What you need to do> Read the listing below. Then repeat it exactly.

Extracted records>
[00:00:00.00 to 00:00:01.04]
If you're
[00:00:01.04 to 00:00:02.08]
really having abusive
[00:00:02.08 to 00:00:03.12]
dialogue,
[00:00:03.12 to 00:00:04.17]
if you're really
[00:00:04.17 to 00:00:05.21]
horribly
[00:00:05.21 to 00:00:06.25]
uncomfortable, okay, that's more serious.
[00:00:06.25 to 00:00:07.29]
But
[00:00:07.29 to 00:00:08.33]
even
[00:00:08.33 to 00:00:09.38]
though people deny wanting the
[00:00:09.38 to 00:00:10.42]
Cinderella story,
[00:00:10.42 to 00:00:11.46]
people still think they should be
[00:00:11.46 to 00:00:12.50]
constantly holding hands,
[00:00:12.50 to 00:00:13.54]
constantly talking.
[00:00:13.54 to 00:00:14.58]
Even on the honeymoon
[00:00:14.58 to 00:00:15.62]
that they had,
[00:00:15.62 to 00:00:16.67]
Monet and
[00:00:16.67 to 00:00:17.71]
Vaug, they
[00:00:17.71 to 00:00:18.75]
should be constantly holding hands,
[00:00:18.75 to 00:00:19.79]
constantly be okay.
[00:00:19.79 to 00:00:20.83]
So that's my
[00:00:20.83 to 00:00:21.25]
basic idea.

Task response>
[00:00:00.00 to 00:00:01.04]
If you're
[00:00:01.04 to 00:00:02.08]
really having abusive
[00:00:02.08 to 00:00:03.12]
dialogue,
[00:00:03.12 to 00:00:04.17]
if you're really
[00:00:04.17 to 00:00:05.21]
horribly
[00:00:05.21 to 00:00:06.25]
uncomfortable, okay, that's more serious.
[00:00:06.25 to 00:00:07.29]
But
[00:00:07.29 to 00:00:08.33]
even
[00:00:08.33 to 00:00:09.38]
though people deny wanting the
[00:00:09.38 to 00:00:10.42]
Cinderella story,
[00:00:10.42 to 00:00:11.46]
people still think they should be
[00:00:11.46 to 00:00:12.50]
constantly holding hands,
[00:00:12.50 to 00:00:13.54]
constantly talking.
[00:00:13.54 to 00:00:14.58]
Even on the honeymoon
[00:00:14.58 to 00:00:15.62]
that they had,
[00:00:15.62 to 00:00:16.67]
Monet and
[00:00:16.67 to 00:00:17.71]
Vaug, they
[00:00:17.71 to 00:00:18.75]
should be constantly holding hands,
[00:00:18.75 to 00:00:19.79]
constantly be okay.
[00:00:19.79 to 00:00:20.83]
So that's my
[00:00:20.83 to 00:00:21.25]
basic idea.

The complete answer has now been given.